Exercise details:
Pictures excluded, copy word for word the lines from the one holding "[0:06.00-0:06.75]" through the last line below.

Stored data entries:
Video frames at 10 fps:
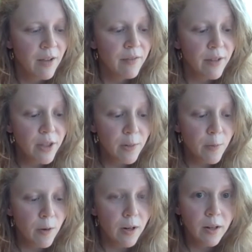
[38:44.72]

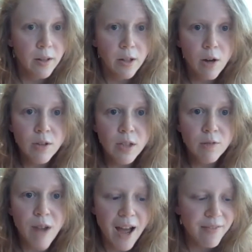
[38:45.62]
Furthermore, the ghosts are
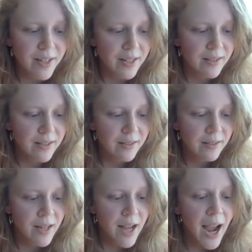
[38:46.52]
ravenous,
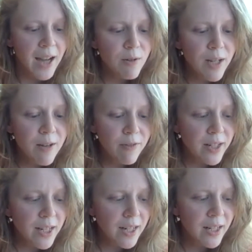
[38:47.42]
and you keep
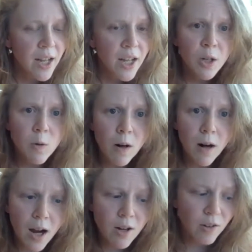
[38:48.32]
forgetting you are
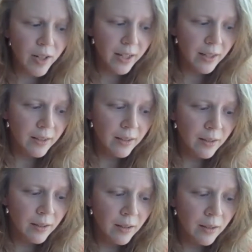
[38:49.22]
hungry.
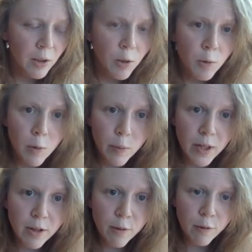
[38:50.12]
Who will
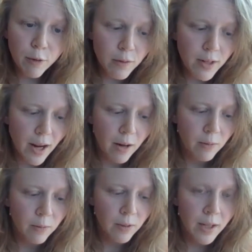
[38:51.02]
bring you food
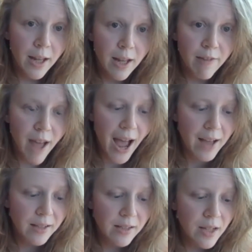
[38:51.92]
now? If
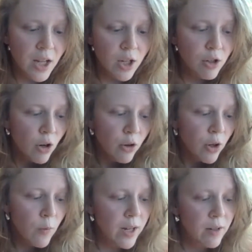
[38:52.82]
asked, you don't
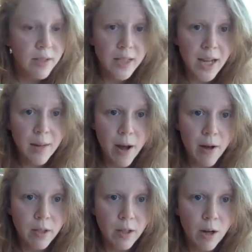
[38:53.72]
know what you'd say
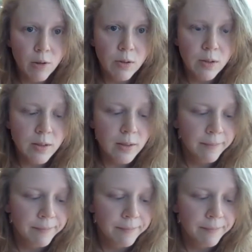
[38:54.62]
about the ghosts.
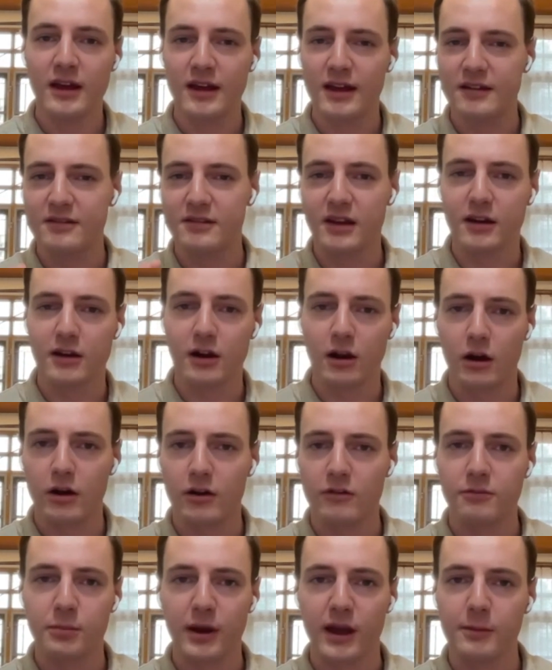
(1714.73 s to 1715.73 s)
Is that a lot
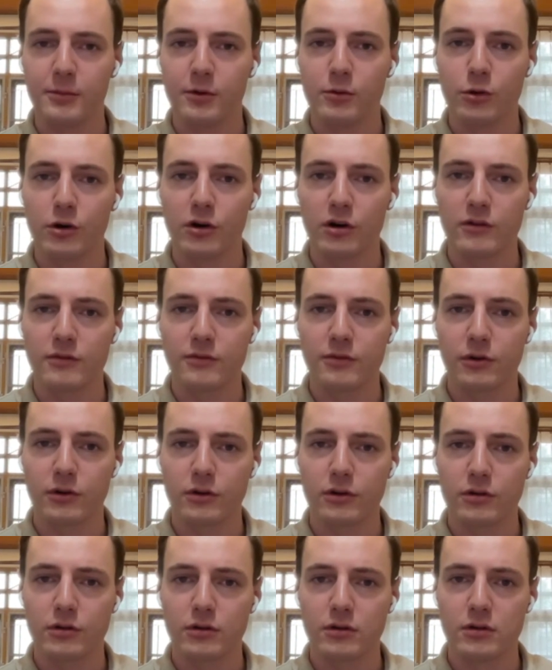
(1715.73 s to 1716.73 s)
of paperwork for
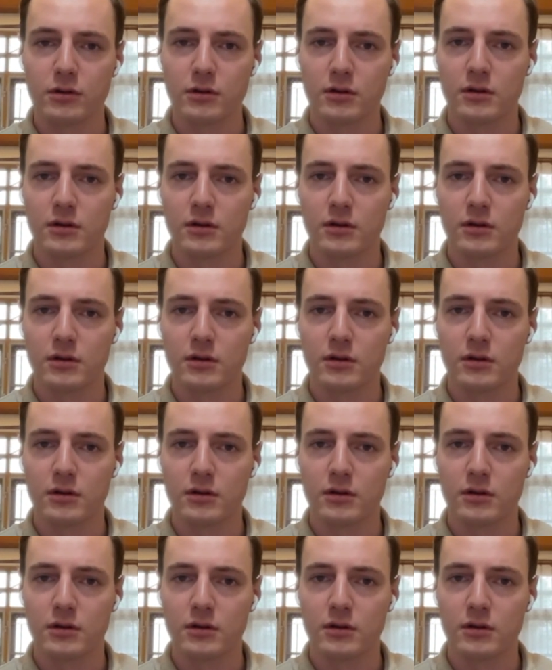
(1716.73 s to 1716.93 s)
you?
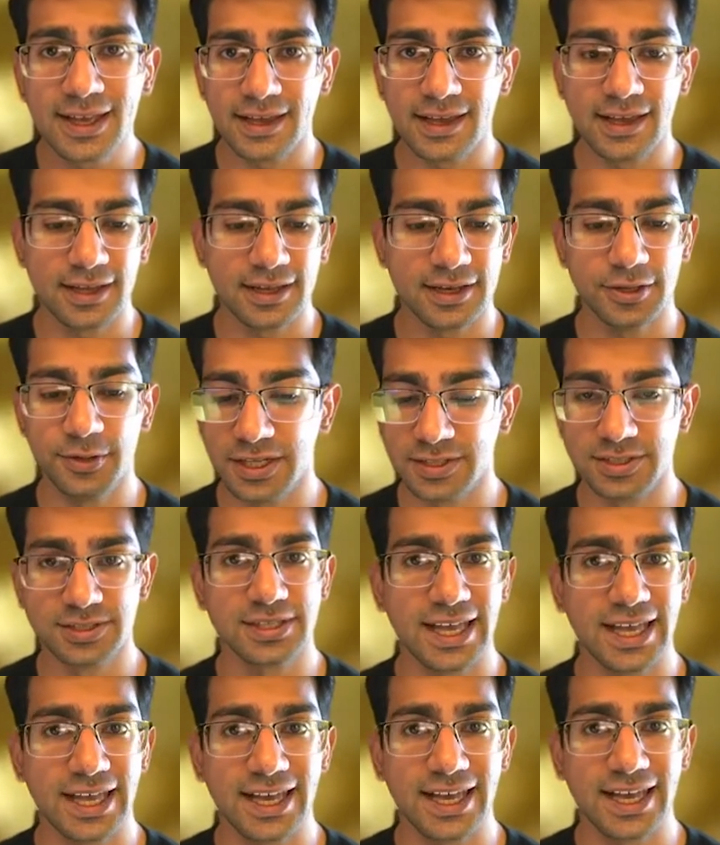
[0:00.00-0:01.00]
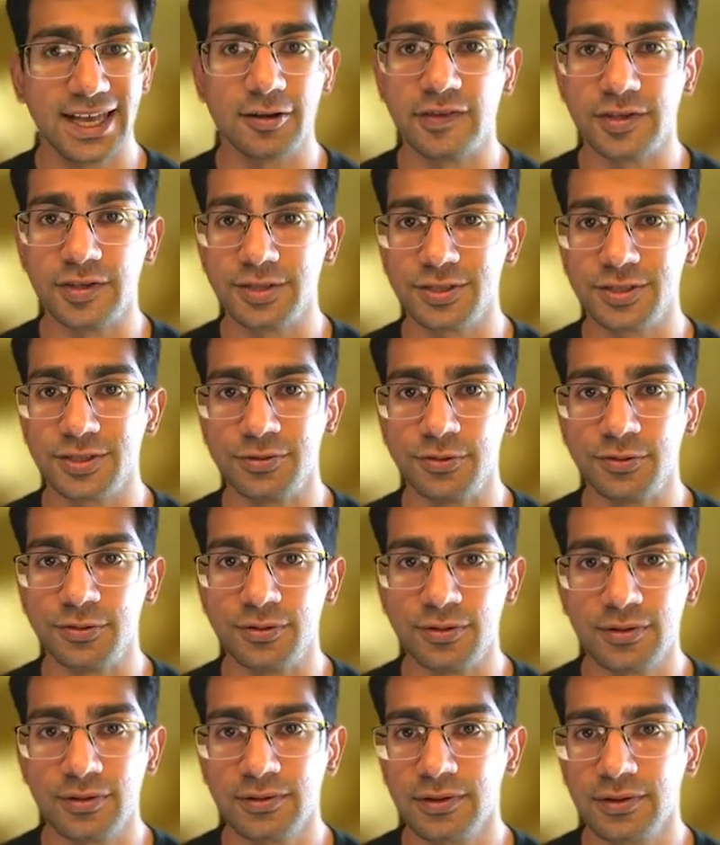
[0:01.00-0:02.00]
And you can just head over to
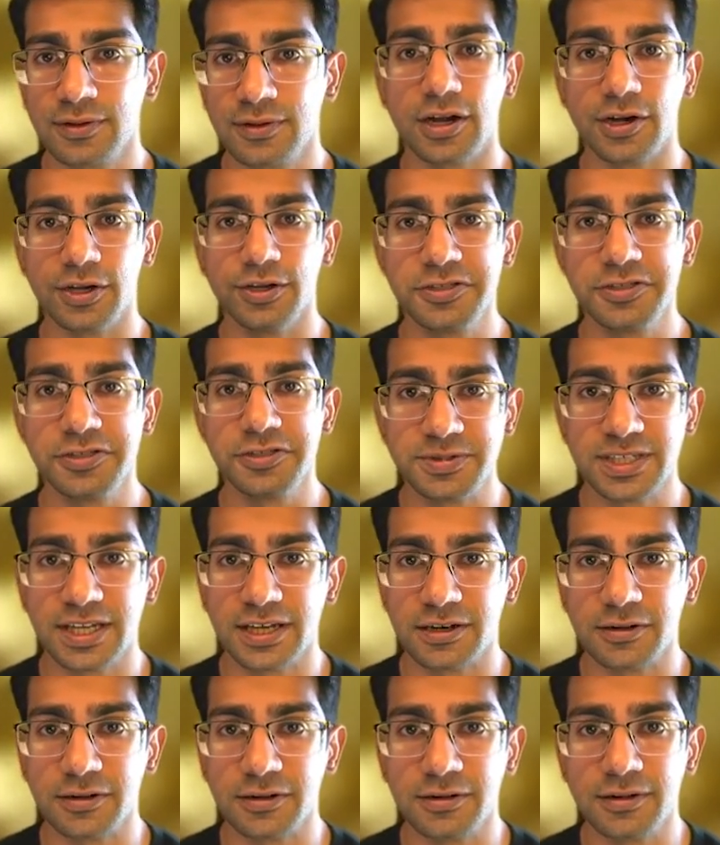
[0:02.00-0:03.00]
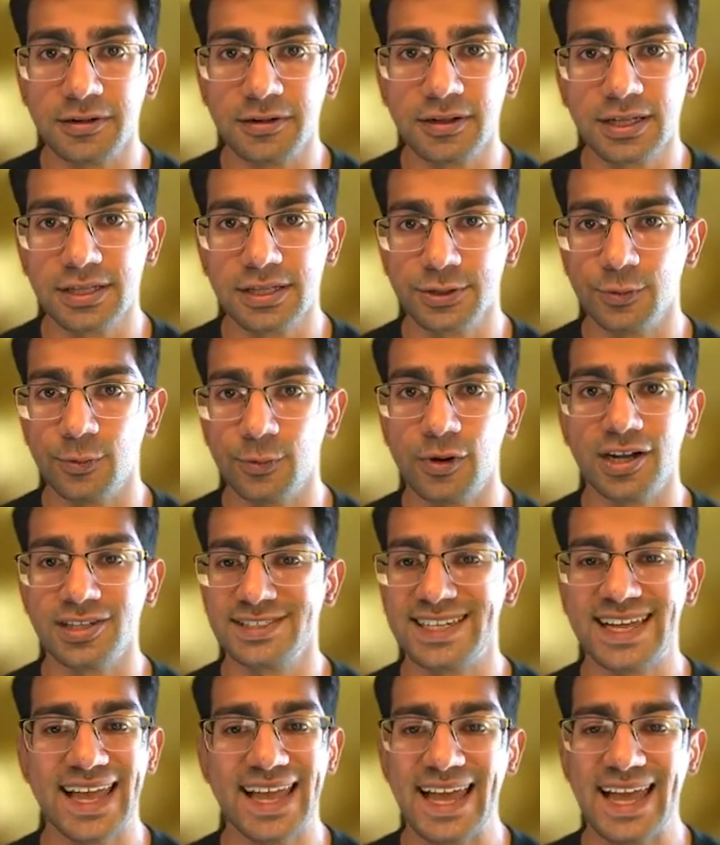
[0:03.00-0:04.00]
our YouTube channel to
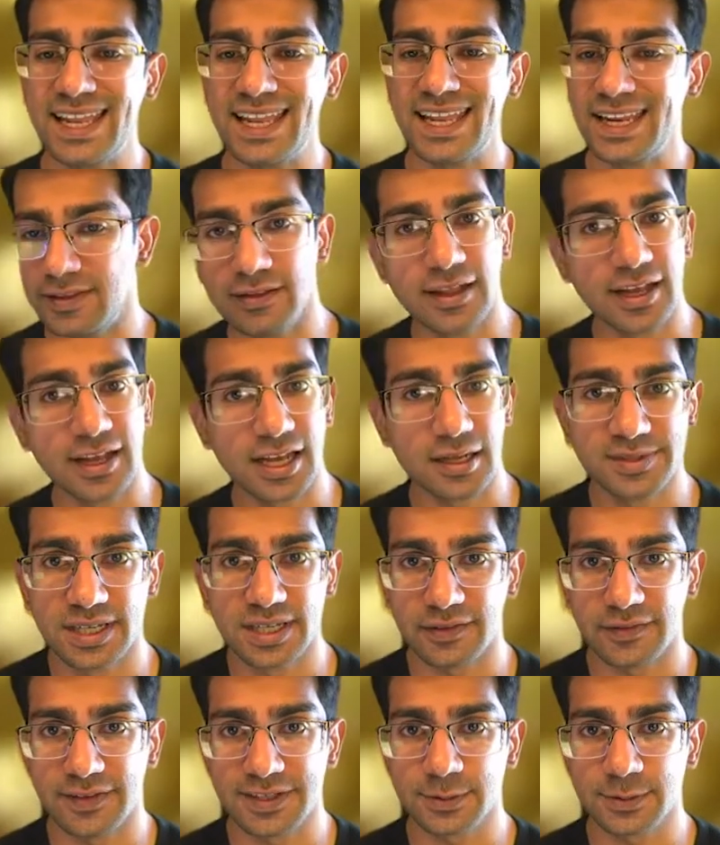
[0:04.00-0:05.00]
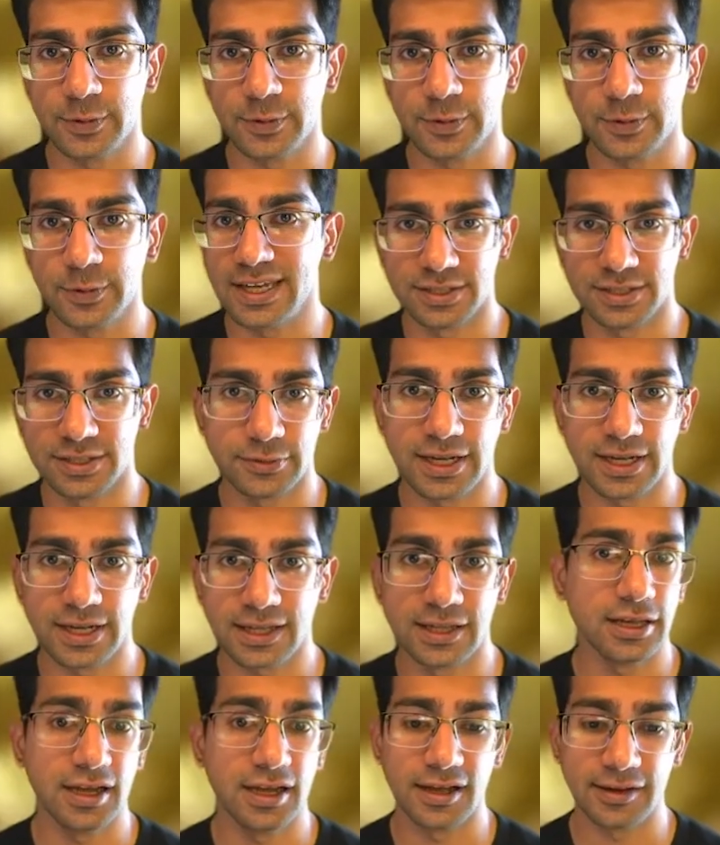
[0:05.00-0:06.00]
watch anything that comes out of this weekend
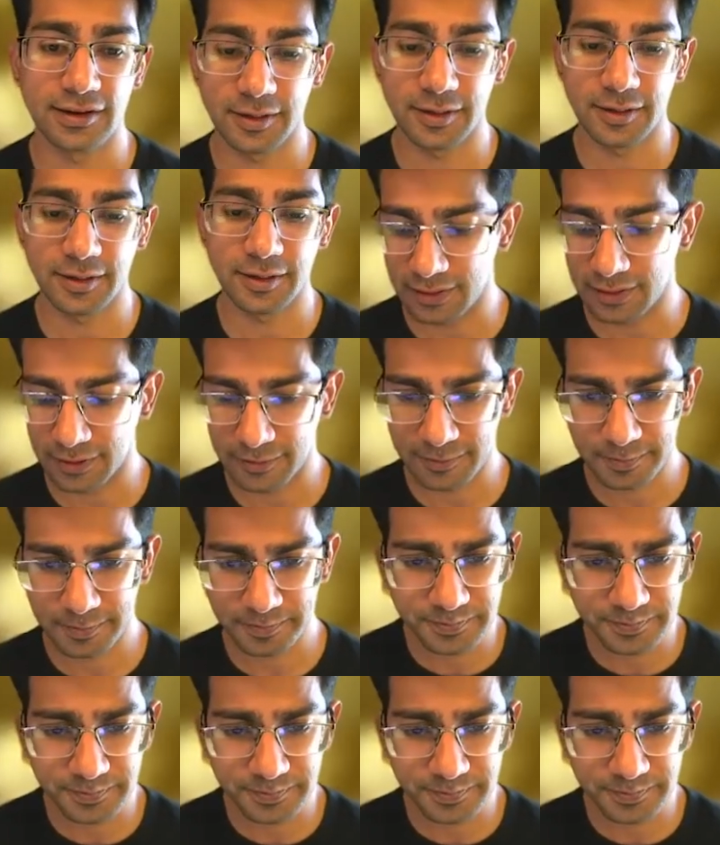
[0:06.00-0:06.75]
directly on demand.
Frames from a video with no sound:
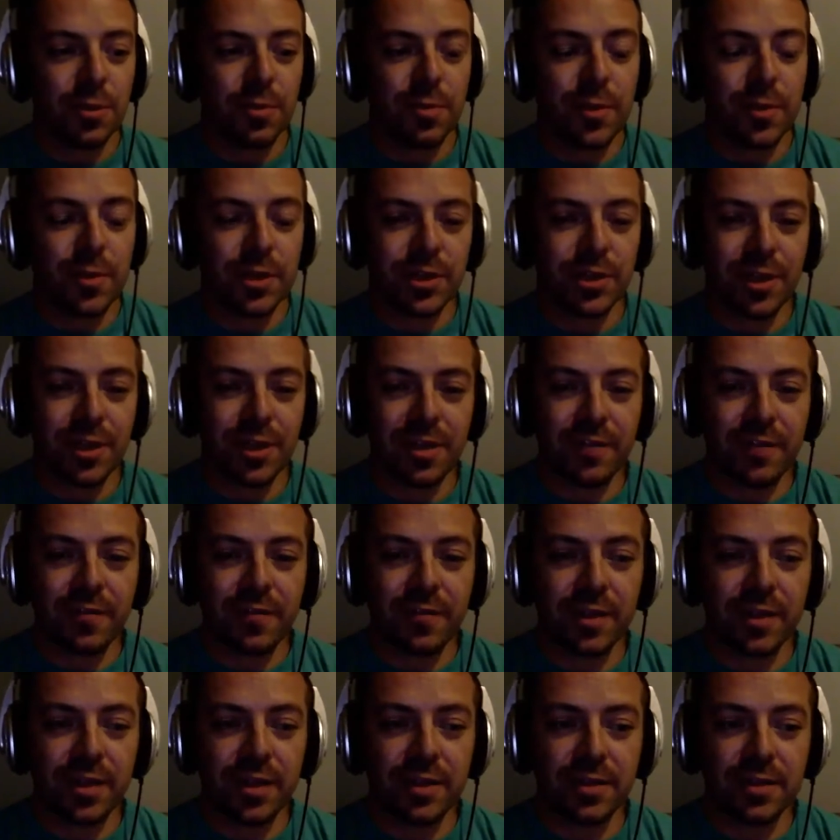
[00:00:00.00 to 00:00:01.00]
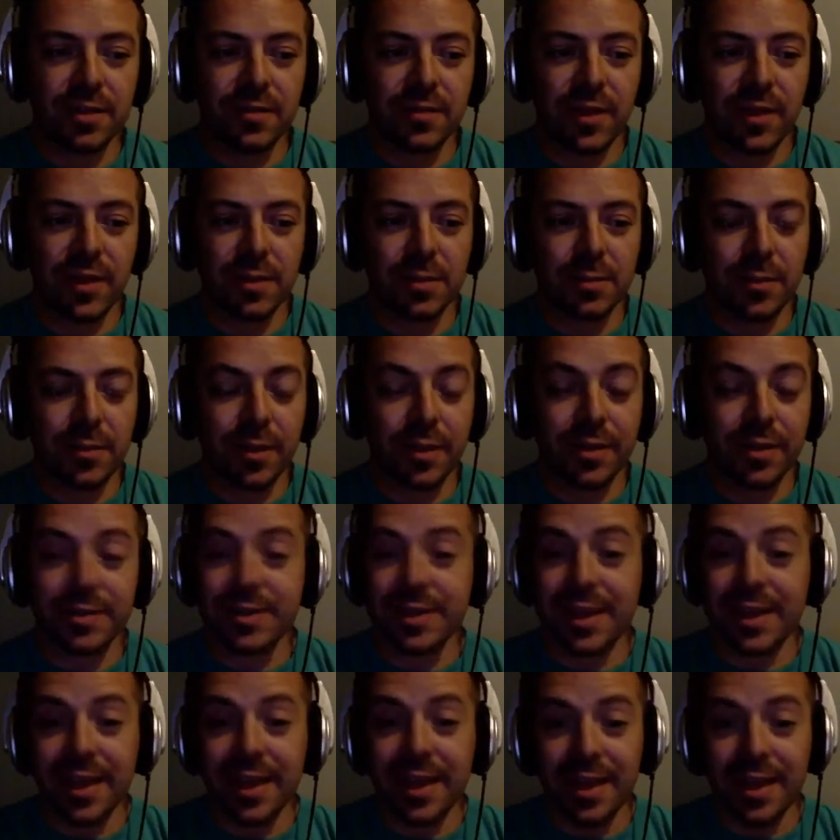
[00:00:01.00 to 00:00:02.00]
Bischoff and his investment partners.
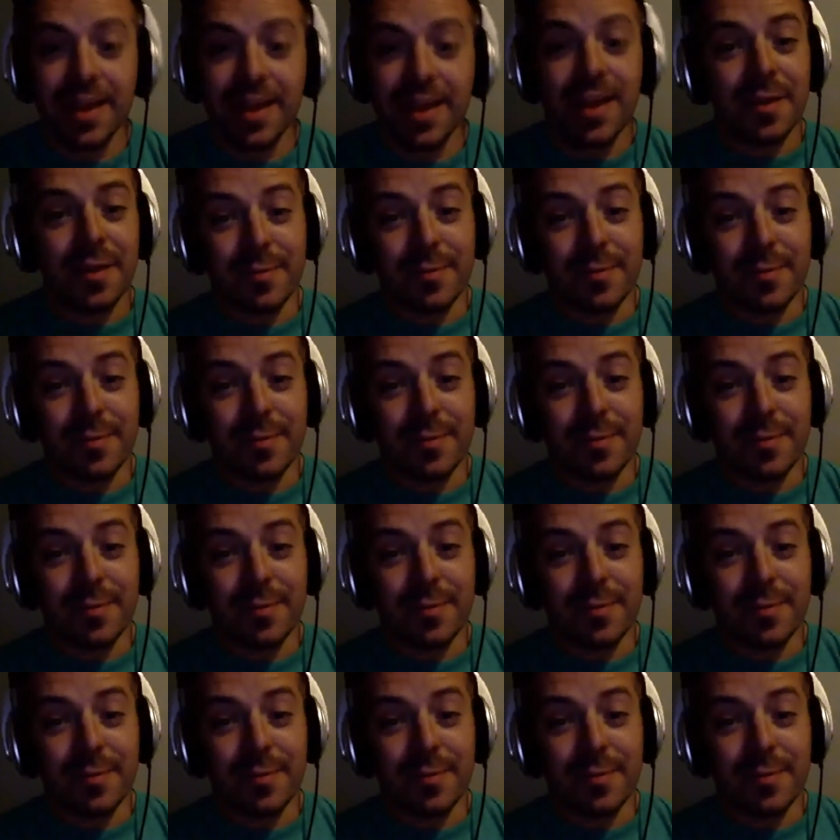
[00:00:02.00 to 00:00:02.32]
Again,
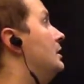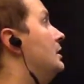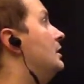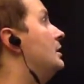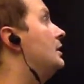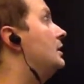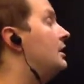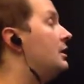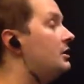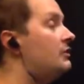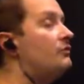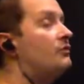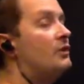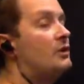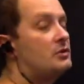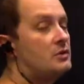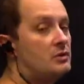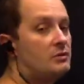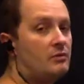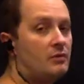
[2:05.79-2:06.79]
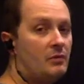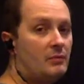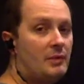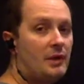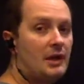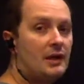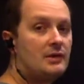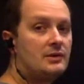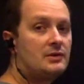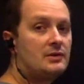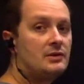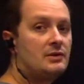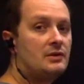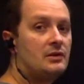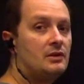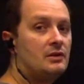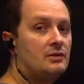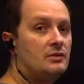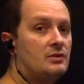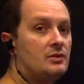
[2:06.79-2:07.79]
any function from X
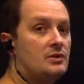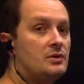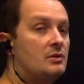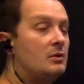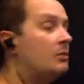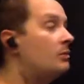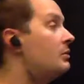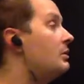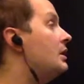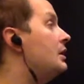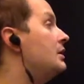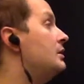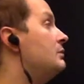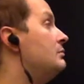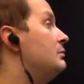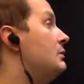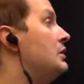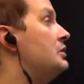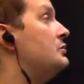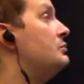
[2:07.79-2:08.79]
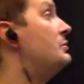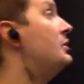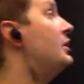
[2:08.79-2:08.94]
to 0, 1 must be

Answer for this exercise:
[0:06.00-0:06.75]
directly on demand.
Frames from a video with no sound:
[00:00:00.00 to 00:00:01.00]
[00:00:01.00 to 00:00:02.00]
Bischoff and his investment partners.
[00:00:02.00 to 00:00:02.32]
Again,
[2:05.79-2:06.79]
[2:06.79-2:07.79]
any function from X
[2:07.79-2:08.79]
[2:08.79-2:08.94]
to 0, 1 must be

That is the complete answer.